Символом свой одинокости тогда назначаю лязгающее техно в клубе «Солянка» — единственную вечеринку, куда я умудрилась выбраться на два часа за два первых года. Когда малышка достаточно подросла, чтобы я иногда могла оставить её у родителей. Помню своё материнское откормившее тело на танцполе и недоумение в каждом его мускуле — привычные когда-то движения стали мне будто бы малы, я выросла из тех ритмов, которые нравились мне до родов. Я тогда пыталась как-то подобрать пароль к старым ощущениям, но не смогла. Те ощущения больше не работали. В итоге я замерла одна посреди этих танцев, пробралась к выходу через толпу, а потом вышла из громыхающего клуба, поймала такси и поехала к ребёнку.

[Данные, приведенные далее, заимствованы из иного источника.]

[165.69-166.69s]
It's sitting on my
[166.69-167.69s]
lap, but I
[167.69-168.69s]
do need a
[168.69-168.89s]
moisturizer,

И слушала по дороге домой «Отпусти и забудь» в плеере. Я тогда отчётливо поняла, что слишком сильно изменилась и искать счастье по старым адресам бесполезно.

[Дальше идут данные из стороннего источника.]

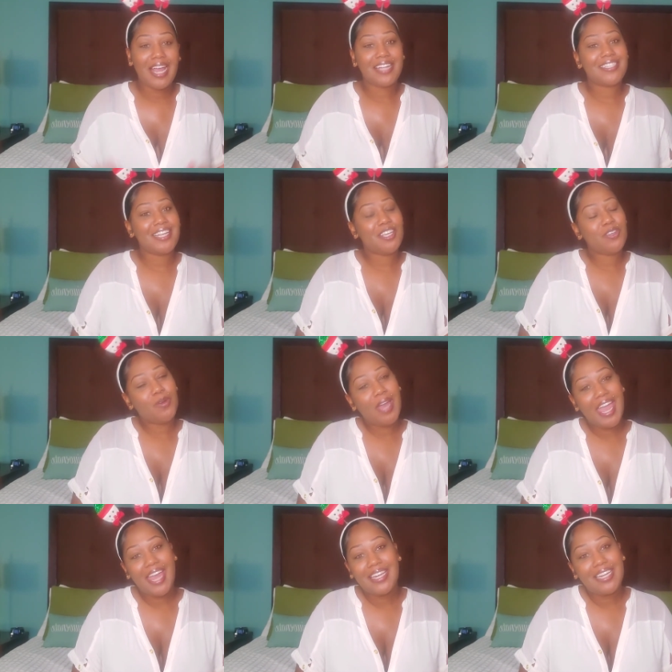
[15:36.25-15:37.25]
I say you
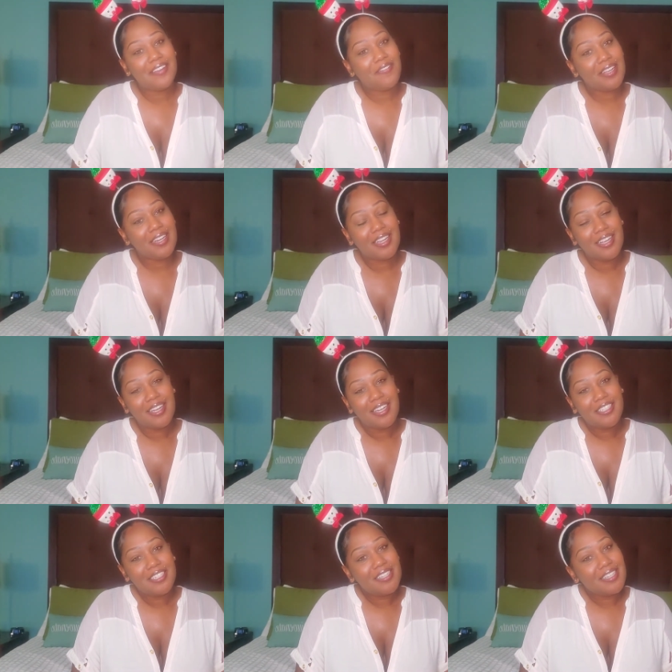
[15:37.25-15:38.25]
hadn't even
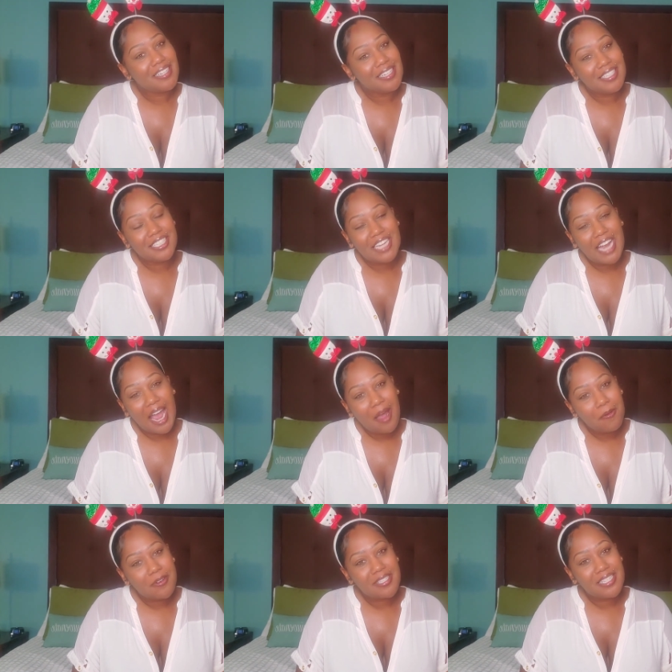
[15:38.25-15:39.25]
taken a
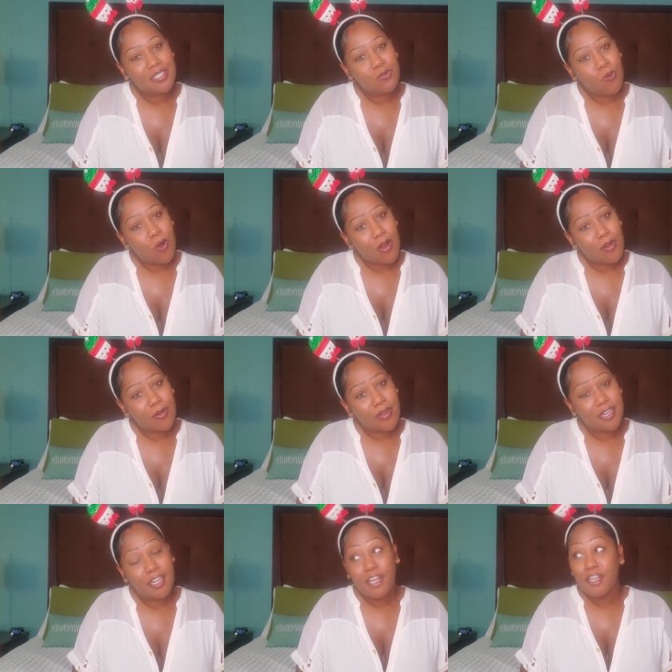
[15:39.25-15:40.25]
shower since work.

Символом своей неодинокости назначаю момент, когда я приехала той ночью домой и посмотрела в кроватку, где спала моя дочка. Почему не пишут книги о том, как много ярчайшего, насыщенного, ядрёного удовлетворения в той любви, которую приносит материнство, пускай даже и без партнёра в данный период жизни? Почему так клеймят этот и без того робкий, чудесный свет, который возникает в маленькой семье, где один родитель?
И даже если опять плачешь, ты видишь своего ребёнка, уже проснувшегося, прибежавшего с утра показать тебе рисунок, например с принцессой Эльзой — и боль как будто заливает теплом, и подступившие слёзы уходят.

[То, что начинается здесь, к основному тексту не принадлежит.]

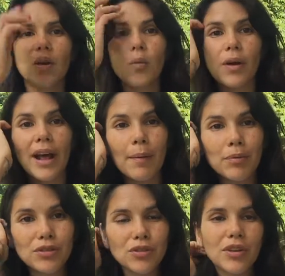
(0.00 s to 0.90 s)
What
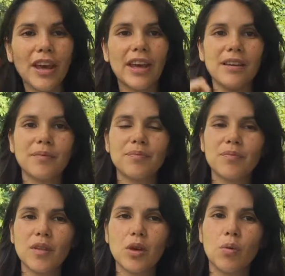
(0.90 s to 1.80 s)
happened today?
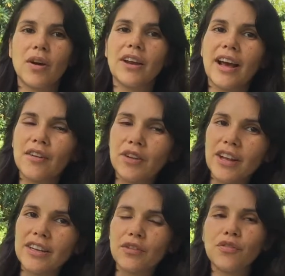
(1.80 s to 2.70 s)
What could I have
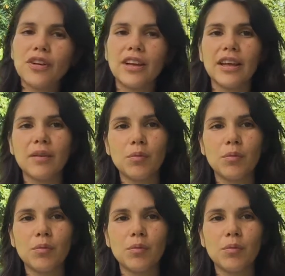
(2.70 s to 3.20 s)
done differently?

Всесильные чары, невидимые никому в эти полярные ночи. Только тебе и твоему ребёнку. Только мамы-воины знают, какова реальная цена материнскому намерению во что бы то ни стало защитить.
Чего бы это ни стоило, показать жизнь всё-таки волшебной, полной тепла, смеха. А не жестокости, глупости и бесстыжего равнодушия. Только мамы, которые оставались с детьми вдвоём, ощущают, какова реальная цена партнёрству.
Не такому, которое давно мёртво и пытается притворяться живым. Которого и не было никогда. А такому, из которого рождается семья. В ней сердца этих двух девочек и правда оттают. Сколько доверия и беззащитности было в наших с дочкой взглядах тогда и сколько уверенности — сейчас.
Домой, в Нью-Йорк
Сейчас мы мчим по заснеженным шоссе Пенсильвании домой, обратно в Нью-Йорк! Домой — в Нью-Йорк, ха. Мы путешествуем теперь по Америке. Я, моя дочка С. и мой Д. Нас трое.
Кто бы мне сказал, что я смогу написать такую фразу. Всего три года назад я была той, о ком удобно писать сценарии, моя реальность стала эффектной пародией на мои же мечты.
Вся на изломе. Но с бокалом вина в руке с тонким запястьем. Булгаковская Маргарита с затуманенной судьбой.
Всего три года назад я не знала, как жить дальше. Направо пойдёшь — коня потеряешь, себя спасёшь; налево пойдёшь — себя потеряешь, коня спасёшь; прямо пойдёшь — и себя, и коня потеряешь.